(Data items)
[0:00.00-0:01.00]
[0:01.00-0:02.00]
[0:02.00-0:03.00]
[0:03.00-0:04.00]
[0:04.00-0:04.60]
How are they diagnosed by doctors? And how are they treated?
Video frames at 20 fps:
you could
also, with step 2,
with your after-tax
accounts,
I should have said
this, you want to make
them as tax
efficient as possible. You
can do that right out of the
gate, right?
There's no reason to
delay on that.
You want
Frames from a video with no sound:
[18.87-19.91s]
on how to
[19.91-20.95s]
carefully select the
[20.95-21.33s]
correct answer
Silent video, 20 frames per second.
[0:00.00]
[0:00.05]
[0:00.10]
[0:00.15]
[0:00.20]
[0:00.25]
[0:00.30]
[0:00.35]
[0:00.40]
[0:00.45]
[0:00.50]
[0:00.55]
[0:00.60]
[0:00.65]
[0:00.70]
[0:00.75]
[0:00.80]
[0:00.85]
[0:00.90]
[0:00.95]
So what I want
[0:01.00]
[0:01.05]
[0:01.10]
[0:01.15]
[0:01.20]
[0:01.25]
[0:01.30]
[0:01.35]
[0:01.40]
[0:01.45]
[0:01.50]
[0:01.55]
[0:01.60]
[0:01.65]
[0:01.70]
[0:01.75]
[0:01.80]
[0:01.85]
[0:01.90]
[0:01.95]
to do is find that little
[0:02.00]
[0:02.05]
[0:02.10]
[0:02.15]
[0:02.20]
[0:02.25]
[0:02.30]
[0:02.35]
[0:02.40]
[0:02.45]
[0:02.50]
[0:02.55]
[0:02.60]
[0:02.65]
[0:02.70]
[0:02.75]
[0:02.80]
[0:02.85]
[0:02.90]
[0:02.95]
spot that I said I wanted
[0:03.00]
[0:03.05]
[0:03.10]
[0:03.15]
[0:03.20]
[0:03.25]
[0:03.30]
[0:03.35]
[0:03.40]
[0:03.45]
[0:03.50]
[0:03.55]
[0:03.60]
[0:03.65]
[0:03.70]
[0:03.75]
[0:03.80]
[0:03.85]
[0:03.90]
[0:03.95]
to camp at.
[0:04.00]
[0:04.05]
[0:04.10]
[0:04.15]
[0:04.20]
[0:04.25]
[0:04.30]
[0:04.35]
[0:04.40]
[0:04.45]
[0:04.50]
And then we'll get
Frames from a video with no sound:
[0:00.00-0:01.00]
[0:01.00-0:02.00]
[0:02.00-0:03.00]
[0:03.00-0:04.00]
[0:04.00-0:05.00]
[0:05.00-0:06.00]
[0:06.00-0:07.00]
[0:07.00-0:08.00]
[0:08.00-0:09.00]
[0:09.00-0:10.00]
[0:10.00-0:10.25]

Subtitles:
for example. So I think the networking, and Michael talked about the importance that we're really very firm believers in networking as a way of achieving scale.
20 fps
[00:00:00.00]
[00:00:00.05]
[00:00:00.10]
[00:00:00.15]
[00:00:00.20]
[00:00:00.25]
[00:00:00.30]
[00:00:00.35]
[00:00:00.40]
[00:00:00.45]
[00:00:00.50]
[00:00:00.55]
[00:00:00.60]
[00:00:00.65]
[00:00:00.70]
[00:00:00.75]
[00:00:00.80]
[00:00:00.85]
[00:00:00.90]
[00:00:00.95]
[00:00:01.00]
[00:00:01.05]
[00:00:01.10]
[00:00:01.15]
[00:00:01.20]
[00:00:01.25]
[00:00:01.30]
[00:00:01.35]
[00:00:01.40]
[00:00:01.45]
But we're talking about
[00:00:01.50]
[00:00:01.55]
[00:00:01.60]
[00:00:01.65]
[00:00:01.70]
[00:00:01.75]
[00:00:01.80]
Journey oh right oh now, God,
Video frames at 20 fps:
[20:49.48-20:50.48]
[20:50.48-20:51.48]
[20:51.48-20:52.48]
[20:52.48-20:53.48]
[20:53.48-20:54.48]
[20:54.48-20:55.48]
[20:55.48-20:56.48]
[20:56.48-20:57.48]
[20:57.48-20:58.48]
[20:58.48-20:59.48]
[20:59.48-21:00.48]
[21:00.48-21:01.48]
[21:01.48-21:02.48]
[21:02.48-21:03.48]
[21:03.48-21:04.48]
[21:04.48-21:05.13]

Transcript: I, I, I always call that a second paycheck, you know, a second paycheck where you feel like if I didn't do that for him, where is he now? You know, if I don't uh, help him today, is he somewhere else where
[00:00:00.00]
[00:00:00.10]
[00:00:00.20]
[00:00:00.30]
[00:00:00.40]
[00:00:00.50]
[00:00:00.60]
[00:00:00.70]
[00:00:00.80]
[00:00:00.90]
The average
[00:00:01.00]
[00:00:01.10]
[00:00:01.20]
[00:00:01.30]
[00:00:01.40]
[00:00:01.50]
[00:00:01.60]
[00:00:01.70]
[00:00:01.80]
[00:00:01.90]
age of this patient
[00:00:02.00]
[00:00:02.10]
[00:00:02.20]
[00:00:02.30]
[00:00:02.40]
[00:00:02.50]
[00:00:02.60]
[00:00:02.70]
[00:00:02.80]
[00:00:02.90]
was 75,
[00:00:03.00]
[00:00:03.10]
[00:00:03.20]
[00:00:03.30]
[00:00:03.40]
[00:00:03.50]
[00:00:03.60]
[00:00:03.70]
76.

> [About this exercise]:
Repeat all the entries above without altering anything.

> [Solution for this task]:
[0:00.00-0:01.00]
[0:01.00-0:02.00]
[0:02.00-0:03.00]
[0:03.00-0:04.00]
[0:04.00-0:04.60]
How are they diagnosed by doctors? And how are they treated?
Video frames at 20 fps:
you could
also, with step 2,
with your after-tax
accounts,
I should have said
this, you want to make
them as tax
efficient as possible. You
can do that right out of the
gate, right?
There's no reason to
delay on that.
You want
Frames from a video with no sound:
[18.87-19.91s]
on how to
[19.91-20.95s]
carefully select the
[20.95-21.33s]
correct answer
Silent video, 20 frames per second.
[0:00.00]
[0:00.05]
[0:00.10]
[0:00.15]
[0:00.20]
[0:00.25]
[0:00.30]
[0:00.35]
[0:00.40]
[0:00.45]
[0:00.50]
[0:00.55]
[0:00.60]
[0:00.65]
[0:00.70]
[0:00.75]
[0:00.80]
[0:00.85]
[0:00.90]
[0:00.95]
So what I want
[0:01.00]
[0:01.05]
[0:01.10]
[0:01.15]
[0:01.20]
[0:01.25]
[0:01.30]
[0:01.35]
[0:01.40]
[0:01.45]
[0:01.50]
[0:01.55]
[0:01.60]
[0:01.65]
[0:01.70]
[0:01.75]
[0:01.80]
[0:01.85]
[0:01.90]
[0:01.95]
to do is find that little
[0:02.00]
[0:02.05]
[0:02.10]
[0:02.15]
[0:02.20]
[0:02.25]
[0:02.30]
[0:02.35]
[0:02.40]
[0:02.45]
[0:02.50]
[0:02.55]
[0:02.60]
[0:02.65]
[0:02.70]
[0:02.75]
[0:02.80]
[0:02.85]
[0:02.90]
[0:02.95]
spot that I said I wanted
[0:03.00]
[0:03.05]
[0:03.10]
[0:03.15]
[0:03.20]
[0:03.25]
[0:03.30]
[0:03.35]
[0:03.40]
[0:03.45]
[0:03.50]
[0:03.55]
[0:03.60]
[0:03.65]
[0:03.70]
[0:03.75]
[0:03.80]
[0:03.85]
[0:03.90]
[0:03.95]
to camp at.
[0:04.00]
[0:04.05]
[0:04.10]
[0:04.15]
[0:04.20]
[0:04.25]
[0:04.30]
[0:04.35]
[0:04.40]
[0:04.45]
[0:04.50]
And then we'll get
Frames from a video with no sound:
[0:00.00-0:01.00]
[0:01.00-0:02.00]
[0:02.00-0:03.00]
[0:03.00-0:04.00]
[0:04.00-0:05.00]
[0:05.00-0:06.00]
[0:06.00-0:07.00]
[0:07.00-0:08.00]
[0:08.00-0:09.00]
[0:09.00-0:10.00]
[0:10.00-0:10.25]

Subtitles:
for example. So I think the networking, and Michael talked about the importance that we're really very firm believers in networking as a way of achieving scale.
20 fps
[00:00:00.00]
[00:00:00.05]
[00:00:00.10]
[00:00:00.15]
[00:00:00.20]
[00:00:00.25]
[00:00:00.30]
[00:00:00.35]
[00:00:00.40]
[00:00:00.45]
[00:00:00.50]
[00:00:00.55]
[00:00:00.60]
[00:00:00.65]
[00:00:00.70]
[00:00:00.75]
[00:00:00.80]
[00:00:00.85]
[00:00:00.90]
[00:00:00.95]
[00:00:01.00]
[00:00:01.05]
[00:00:01.10]
[00:00:01.15]
[00:00:01.20]
[00:00:01.25]
[00:00:01.30]
[00:00:01.35]
[00:00:01.40]
[00:00:01.45]
But we're talking about
[00:00:01.50]
[00:00:01.55]
[00:00:01.60]
[00:00:01.65]
[00:00:01.70]
[00:00:01.75]
[00:00:01.80]
Journey oh right oh now, God,
Video frames at 20 fps:
[20:49.48-20:50.48]
[20:50.48-20:51.48]
[20:51.48-20:52.48]
[20:52.48-20:53.48]
[20:53.48-20:54.48]
[20:54.48-20:55.48]
[20:55.48-20:56.48]
[20:56.48-20:57.48]
[20:57.48-20:58.48]
[20:58.48-20:59.48]
[20:59.48-21:00.48]
[21:00.48-21:01.48]
[21:01.48-21:02.48]
[21:02.48-21:03.48]
[21:03.48-21:04.48]
[21:04.48-21:05.13]

Transcript: I, I, I always call that a second paycheck, you know, a second paycheck where you feel like if I didn't do that for him, where is he now? You know, if I don't uh, help him today, is he somewhere else where
[00:00:00.00]
[00:00:00.10]
[00:00:00.20]
[00:00:00.30]
[00:00:00.40]
[00:00:00.50]
[00:00:00.60]
[00:00:00.70]
[00:00:00.80]
[00:00:00.90]
The average
[00:00:01.00]
[00:00:01.10]
[00:00:01.20]
[00:00:01.30]
[00:00:01.40]
[00:00:01.50]
[00:00:01.60]
[00:00:01.70]
[00:00:01.80]
[00:00:01.90]
age of this patient
[00:00:02.00]
[00:00:02.10]
[00:00:02.20]
[00:00:02.30]
[00:00:02.40]
[00:00:02.50]
[00:00:02.60]
[00:00:02.70]
[00:00:02.80]
[00:00:02.90]
was 75,
[00:00:03.00]
[00:00:03.10]
[00:00:03.20]
[00:00:03.30]
[00:00:03.40]
[00:00:03.50]
[00:00:03.60]
[00:00:03.70]
76.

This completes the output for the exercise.